# Work item
Each line of the data must reappear exactly in your answer, with no images included.

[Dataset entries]
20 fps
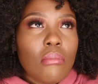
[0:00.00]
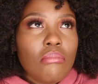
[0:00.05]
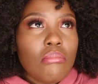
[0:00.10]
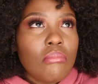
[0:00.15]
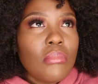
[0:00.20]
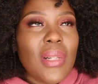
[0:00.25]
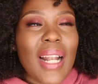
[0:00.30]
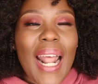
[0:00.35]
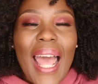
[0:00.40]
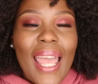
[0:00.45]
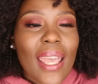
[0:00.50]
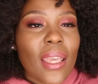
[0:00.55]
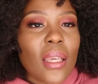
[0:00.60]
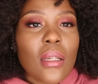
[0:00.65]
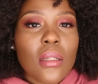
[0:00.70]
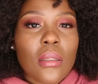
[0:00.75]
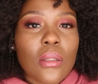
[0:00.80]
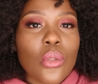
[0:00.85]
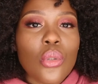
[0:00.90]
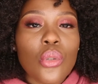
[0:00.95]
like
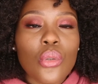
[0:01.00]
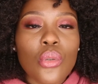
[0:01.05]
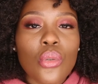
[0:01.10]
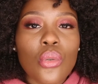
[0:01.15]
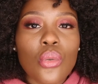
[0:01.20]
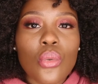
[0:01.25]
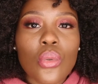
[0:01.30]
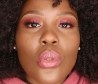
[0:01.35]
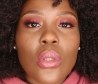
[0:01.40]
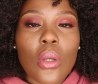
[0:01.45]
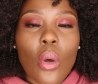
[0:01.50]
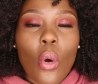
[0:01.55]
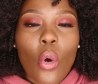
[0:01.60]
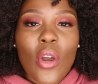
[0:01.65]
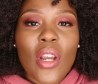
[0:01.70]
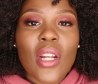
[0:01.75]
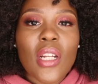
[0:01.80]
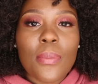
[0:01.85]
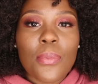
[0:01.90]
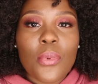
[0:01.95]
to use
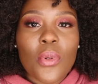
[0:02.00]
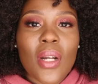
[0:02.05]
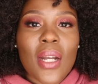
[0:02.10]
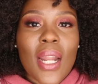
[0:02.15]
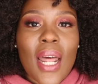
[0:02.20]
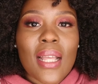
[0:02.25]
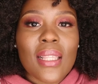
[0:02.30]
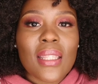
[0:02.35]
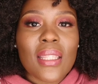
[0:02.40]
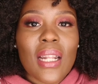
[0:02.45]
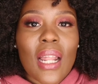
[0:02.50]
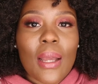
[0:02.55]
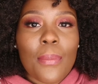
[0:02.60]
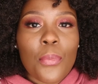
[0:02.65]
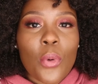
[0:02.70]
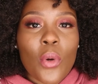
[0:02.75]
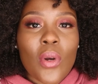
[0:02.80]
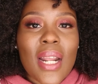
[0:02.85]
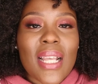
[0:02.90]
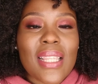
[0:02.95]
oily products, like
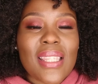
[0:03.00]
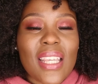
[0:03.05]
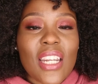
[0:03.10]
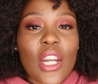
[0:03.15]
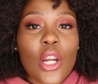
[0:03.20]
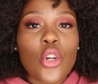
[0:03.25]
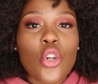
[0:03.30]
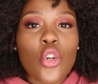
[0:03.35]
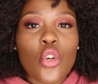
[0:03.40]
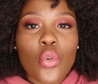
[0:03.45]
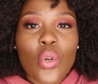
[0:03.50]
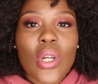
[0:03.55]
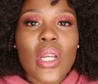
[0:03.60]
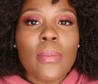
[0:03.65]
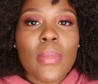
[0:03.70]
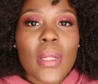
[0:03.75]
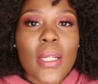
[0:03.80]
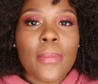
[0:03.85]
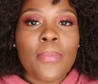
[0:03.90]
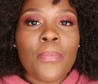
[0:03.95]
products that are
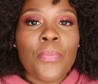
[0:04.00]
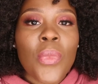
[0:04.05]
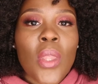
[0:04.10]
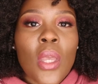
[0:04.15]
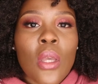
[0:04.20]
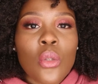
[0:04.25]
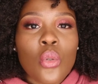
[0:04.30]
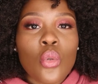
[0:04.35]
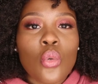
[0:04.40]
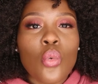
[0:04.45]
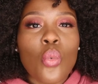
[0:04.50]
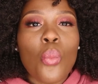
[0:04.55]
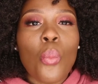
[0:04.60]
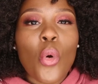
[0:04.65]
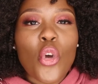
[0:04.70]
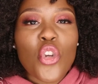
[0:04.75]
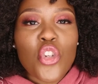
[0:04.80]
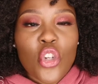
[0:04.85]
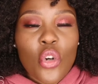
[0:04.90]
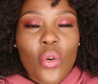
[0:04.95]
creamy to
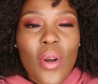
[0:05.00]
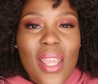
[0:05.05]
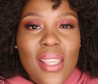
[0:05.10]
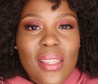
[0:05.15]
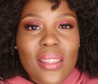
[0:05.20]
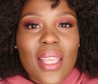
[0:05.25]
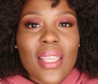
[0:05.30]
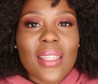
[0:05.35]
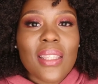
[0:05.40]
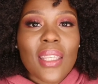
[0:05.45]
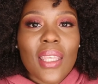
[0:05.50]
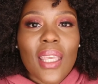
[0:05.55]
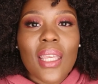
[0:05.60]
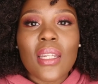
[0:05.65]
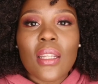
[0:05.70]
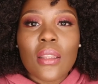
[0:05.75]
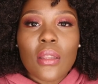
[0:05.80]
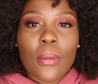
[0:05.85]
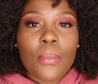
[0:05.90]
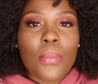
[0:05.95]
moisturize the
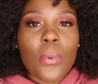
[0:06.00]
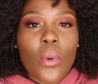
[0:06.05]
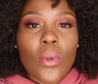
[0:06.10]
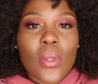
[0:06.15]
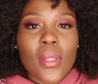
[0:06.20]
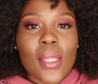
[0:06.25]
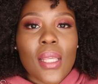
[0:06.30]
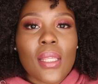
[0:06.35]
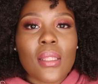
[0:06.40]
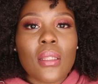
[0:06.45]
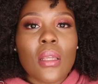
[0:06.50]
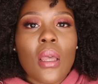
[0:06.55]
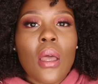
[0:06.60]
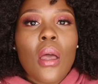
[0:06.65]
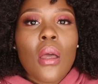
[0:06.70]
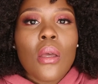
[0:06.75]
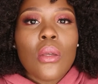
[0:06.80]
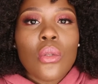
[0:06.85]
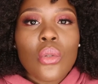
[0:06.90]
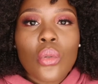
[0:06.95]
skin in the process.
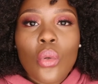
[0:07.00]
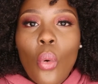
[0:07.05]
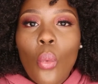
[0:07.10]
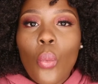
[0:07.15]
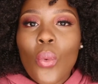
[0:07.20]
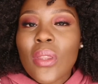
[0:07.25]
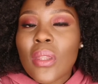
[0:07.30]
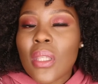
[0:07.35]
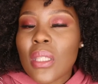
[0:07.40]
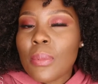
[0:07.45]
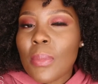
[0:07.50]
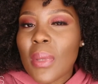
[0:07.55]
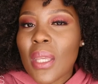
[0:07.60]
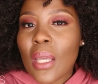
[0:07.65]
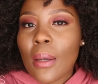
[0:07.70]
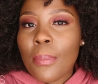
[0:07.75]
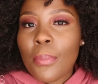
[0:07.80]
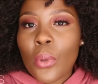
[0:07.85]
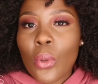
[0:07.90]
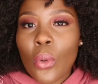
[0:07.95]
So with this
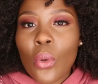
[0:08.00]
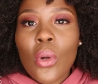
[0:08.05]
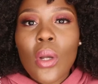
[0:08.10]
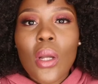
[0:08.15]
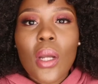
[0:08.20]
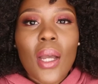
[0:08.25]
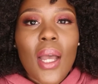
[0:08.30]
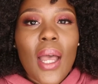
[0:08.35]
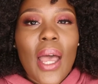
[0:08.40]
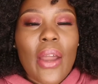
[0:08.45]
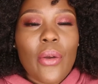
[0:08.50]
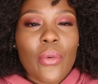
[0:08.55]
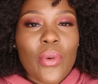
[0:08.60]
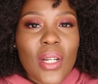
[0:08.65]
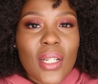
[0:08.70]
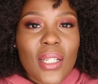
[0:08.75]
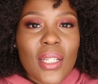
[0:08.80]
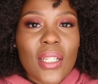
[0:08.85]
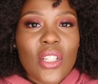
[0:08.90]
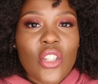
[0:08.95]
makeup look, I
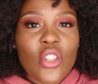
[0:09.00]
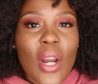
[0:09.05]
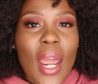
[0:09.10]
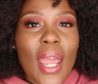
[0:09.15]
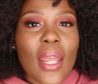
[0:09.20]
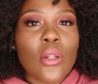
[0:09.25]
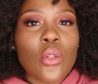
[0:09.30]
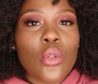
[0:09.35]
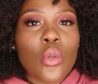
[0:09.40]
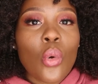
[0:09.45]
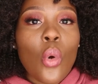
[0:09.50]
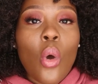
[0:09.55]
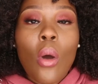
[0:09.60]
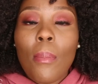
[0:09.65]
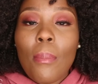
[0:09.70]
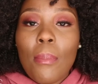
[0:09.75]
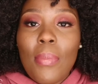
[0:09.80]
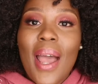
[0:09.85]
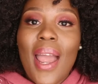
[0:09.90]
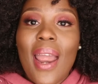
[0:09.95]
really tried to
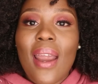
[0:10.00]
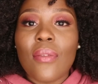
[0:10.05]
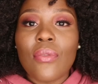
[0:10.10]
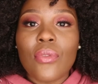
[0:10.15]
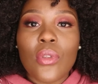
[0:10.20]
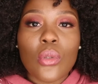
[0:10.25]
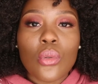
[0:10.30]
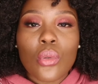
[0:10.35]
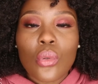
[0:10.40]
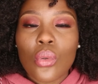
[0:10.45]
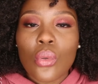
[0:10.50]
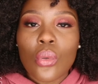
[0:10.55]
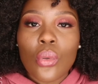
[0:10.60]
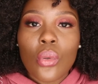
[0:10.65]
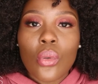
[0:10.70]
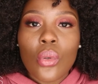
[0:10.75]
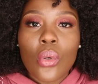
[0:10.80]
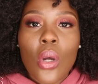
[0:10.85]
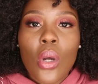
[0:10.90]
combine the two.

# Result
20 fps
[0:00.00]
[0:00.05]
[0:00.10]
[0:00.15]
[0:00.20]
[0:00.25]
[0:00.30]
[0:00.35]
[0:00.40]
[0:00.45]
[0:00.50]
[0:00.55]
[0:00.60]
[0:00.65]
[0:00.70]
[0:00.75]
[0:00.80]
[0:00.85]
[0:00.90]
[0:00.95]
like
[0:01.00]
[0:01.05]
[0:01.10]
[0:01.15]
[0:01.20]
[0:01.25]
[0:01.30]
[0:01.35]
[0:01.40]
[0:01.45]
[0:01.50]
[0:01.55]
[0:01.60]
[0:01.65]
[0:01.70]
[0:01.75]
[0:01.80]
[0:01.85]
[0:01.90]
[0:01.95]
to use
[0:02.00]
[0:02.05]
[0:02.10]
[0:02.15]
[0:02.20]
[0:02.25]
[0:02.30]
[0:02.35]
[0:02.40]
[0:02.45]
[0:02.50]
[0:02.55]
[0:02.60]
[0:02.65]
[0:02.70]
[0:02.75]
[0:02.80]
[0:02.85]
[0:02.90]
[0:02.95]
oily products, like
[0:03.00]
[0:03.05]
[0:03.10]
[0:03.15]
[0:03.20]
[0:03.25]
[0:03.30]
[0:03.35]
[0:03.40]
[0:03.45]
[0:03.50]
[0:03.55]
[0:03.60]
[0:03.65]
[0:03.70]
[0:03.75]
[0:03.80]
[0:03.85]
[0:03.90]
[0:03.95]
products that are
[0:04.00]
[0:04.05]
[0:04.10]
[0:04.15]
[0:04.20]
[0:04.25]
[0:04.30]
[0:04.35]
[0:04.40]
[0:04.45]
[0:04.50]
[0:04.55]
[0:04.60]
[0:04.65]
[0:04.70]
[0:04.75]
[0:04.80]
[0:04.85]
[0:04.90]
[0:04.95]
creamy to
[0:05.00]
[0:05.05]
[0:05.10]
[0:05.15]
[0:05.20]
[0:05.25]
[0:05.30]
[0:05.35]
[0:05.40]
[0:05.45]
[0:05.50]
[0:05.55]
[0:05.60]
[0:05.65]
[0:05.70]
[0:05.75]
[0:05.80]
[0:05.85]
[0:05.90]
[0:05.95]
moisturize the
[0:06.00]
[0:06.05]
[0:06.10]
[0:06.15]
[0:06.20]
[0:06.25]
[0:06.30]
[0:06.35]
[0:06.40]
[0:06.45]
[0:06.50]
[0:06.55]
[0:06.60]
[0:06.65]
[0:06.70]
[0:06.75]
[0:06.80]
[0:06.85]
[0:06.90]
[0:06.95]
skin in the process.
[0:07.00]
[0:07.05]
[0:07.10]
[0:07.15]
[0:07.20]
[0:07.25]
[0:07.30]
[0:07.35]
[0:07.40]
[0:07.45]
[0:07.50]
[0:07.55]
[0:07.60]
[0:07.65]
[0:07.70]
[0:07.75]
[0:07.80]
[0:07.85]
[0:07.90]
[0:07.95]
So with this
[0:08.00]
[0:08.05]
[0:08.10]
[0:08.15]
[0:08.20]
[0:08.25]
[0:08.30]
[0:08.35]
[0:08.40]
[0:08.45]
[0:08.50]
[0:08.55]
[0:08.60]
[0:08.65]
[0:08.70]
[0:08.75]
[0:08.80]
[0:08.85]
[0:08.90]
[0:08.95]
makeup look, I
[0:09.00]
[0:09.05]
[0:09.10]
[0:09.15]
[0:09.20]
[0:09.25]
[0:09.30]
[0:09.35]
[0:09.40]
[0:09.45]
[0:09.50]
[0:09.55]
[0:09.60]
[0:09.65]
[0:09.70]
[0:09.75]
[0:09.80]
[0:09.85]
[0:09.90]
[0:09.95]
really tried to
[0:10.00]
[0:10.05]
[0:10.10]
[0:10.15]
[0:10.20]
[0:10.25]
[0:10.30]
[0:10.35]
[0:10.40]
[0:10.45]
[0:10.50]
[0:10.55]
[0:10.60]
[0:10.65]
[0:10.70]
[0:10.75]
[0:10.80]
[0:10.85]
[0:10.90]
combine the two.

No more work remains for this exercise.